Easily recognisable from the thousands of gorgeous, misty, and brilliantly blue images posted by travel Instagrammers, the Blue Lagoon is obviously a very popular spot in Iceland.
In fact, some would argue it is THE most popular tourist spot in Iceland. I know some who have travelled to Iceland purely to visit the lagoon.
I must also admit the Lagoon was the first thing I ever learnt about Iceland, and did originally spark my interest in travelling there one day.
After so much anticipation, my visit to the Blue Lagoon certainly did not disappoint.
Warm and welcoming, the water enveloped me in a little cocoon of comfort and relaxation after a long day of travel, rain and wind.
It really was the perfect way to end the day.
I was lucky enough that it stopped raining (well, so heavily) for about five minutes when we first entered the lagoon, so I was able to snap a few photos on my DSLR before returning it safely to my locker and swap it out with my ageing GoPro.
And now prepare for some terrible quality GoPro images (I really need to replace my old model).
Oh, and one other thing about the Blue Lagoon:
Yes, it’s potentially the most popular place in Iceland, but don’t let that put you off from going.

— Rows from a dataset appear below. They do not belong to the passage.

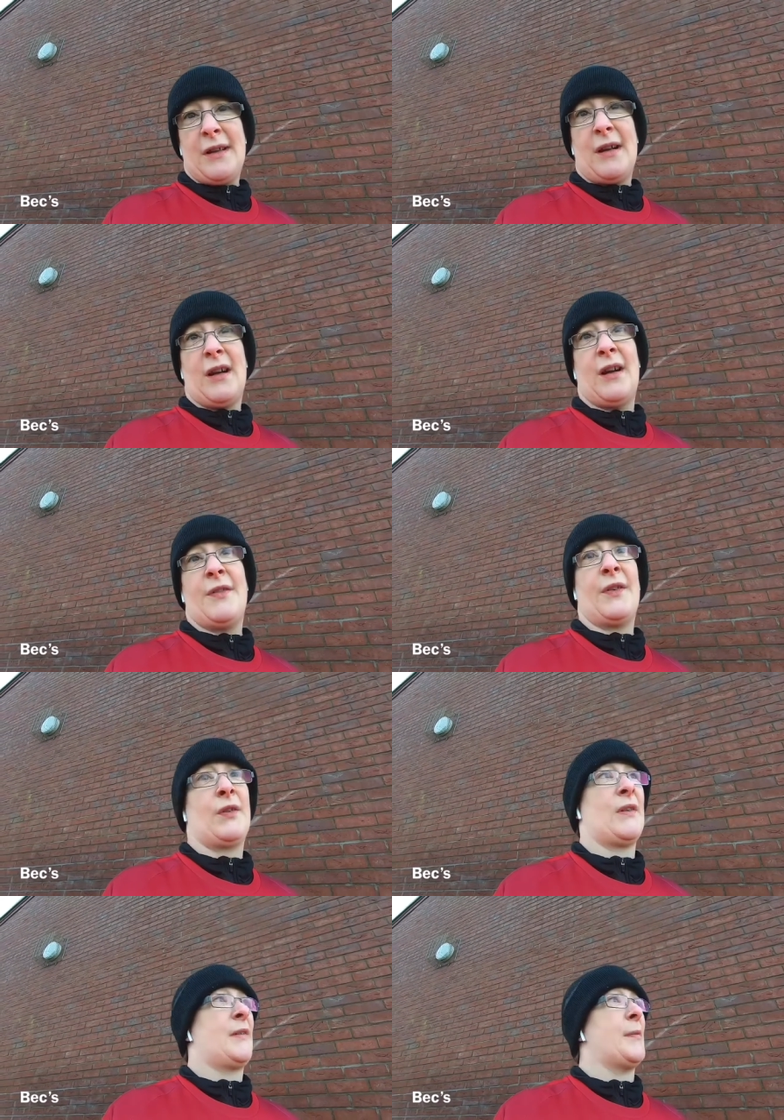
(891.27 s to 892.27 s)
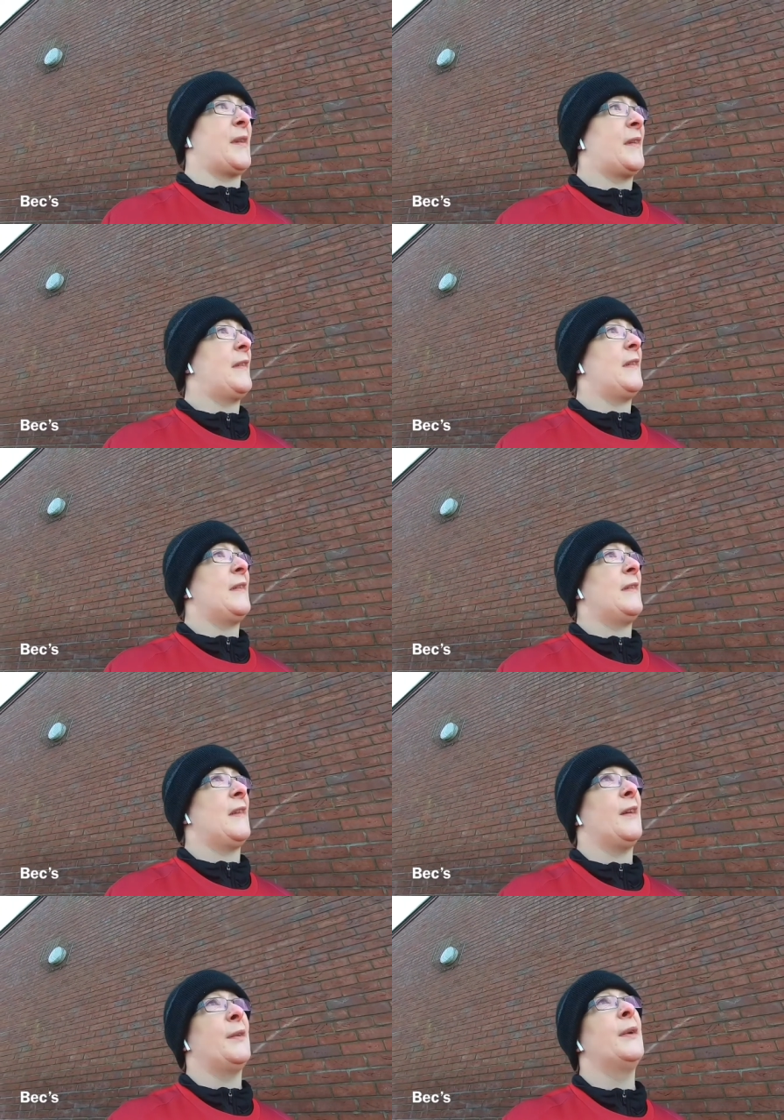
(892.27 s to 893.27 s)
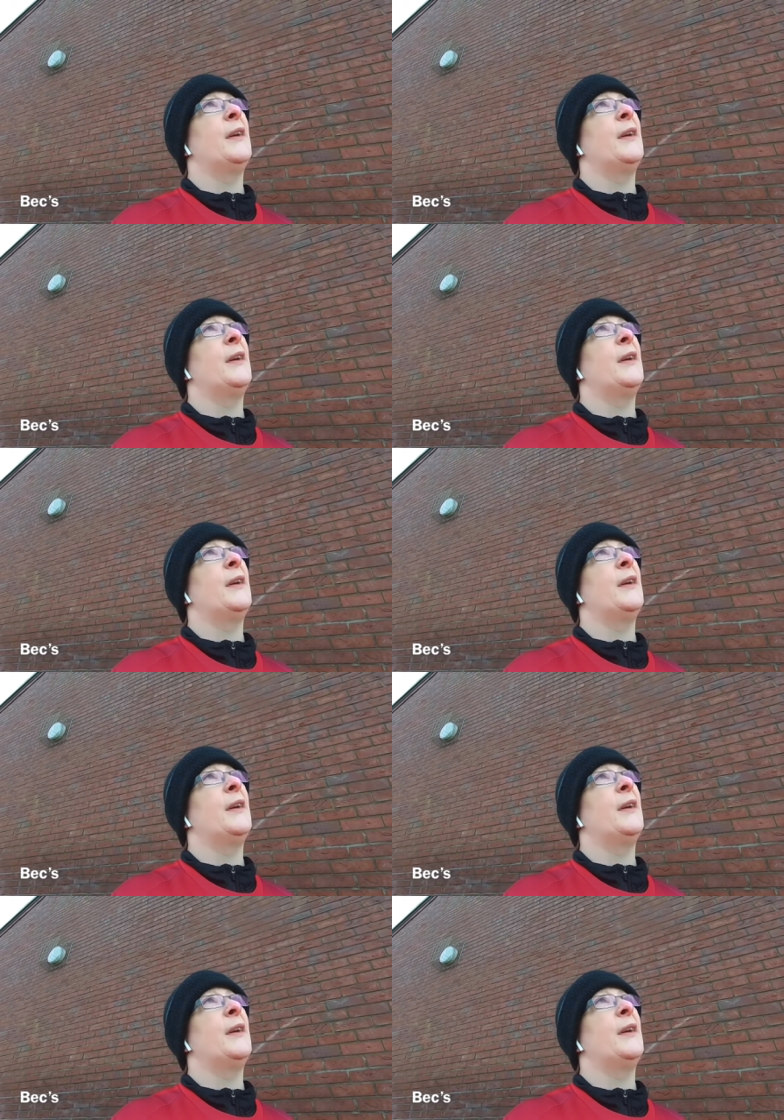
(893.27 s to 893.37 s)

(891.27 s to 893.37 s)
uh, for Christmas. So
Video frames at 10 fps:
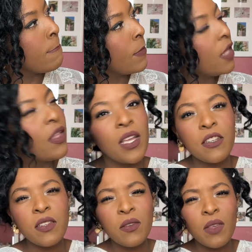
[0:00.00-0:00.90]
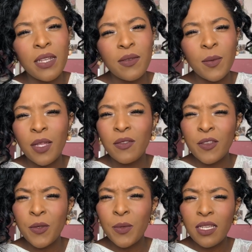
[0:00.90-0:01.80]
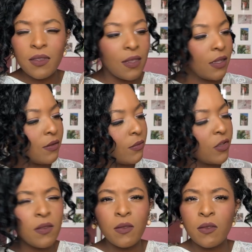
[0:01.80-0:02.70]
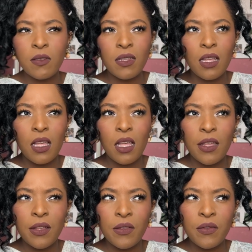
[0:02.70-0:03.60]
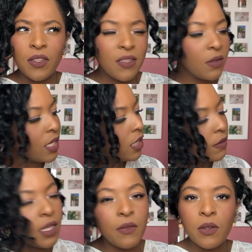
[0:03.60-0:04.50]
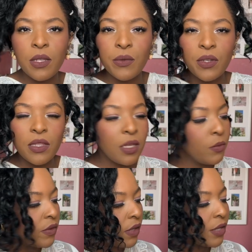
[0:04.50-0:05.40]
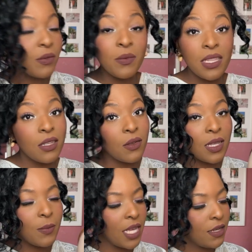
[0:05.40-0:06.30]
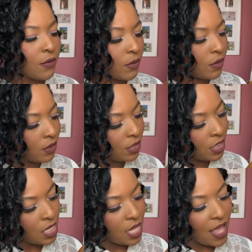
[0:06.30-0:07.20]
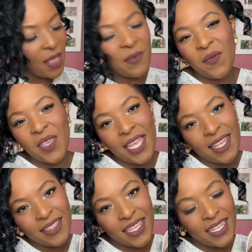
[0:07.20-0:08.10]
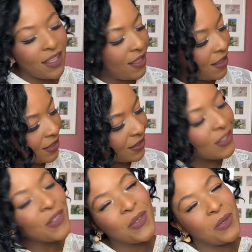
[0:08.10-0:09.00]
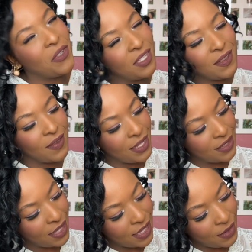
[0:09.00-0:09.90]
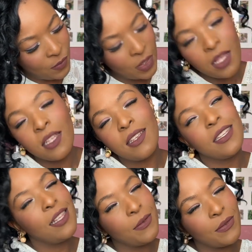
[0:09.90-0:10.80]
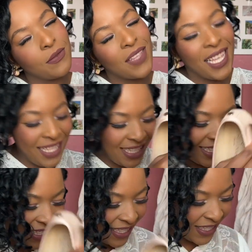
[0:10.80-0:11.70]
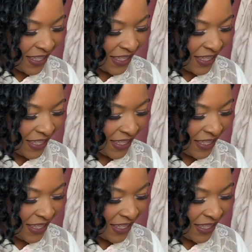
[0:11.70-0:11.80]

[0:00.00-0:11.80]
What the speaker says: they've actually arrived about 2 weeks, just over 2 weeks after I ordered them. So it's really not that bad at all. But yeah, they are gorgeous and I am in love. The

After all the reports I’d heard about the lagoon becoming to commercialised and overrun, I was surprised to find it not what I would actually classify as “busy” when I went.
Yes, there was a line to get signed in (You have to book in advance, so don’t just rock up announced), but once we got into the actual lagoon, I found there was so much space!
Don’t make the mistake of just staying near the entrance, the bar, or the mask bar – there is so much more space to the lagoon if you explore it.
Dan and I even found a little cove that we practically had to ourselves to enjoy the relaxing thermal water.
So, I beg you: don’t be offput by the fact that the lagoon is popular. Give it a chance!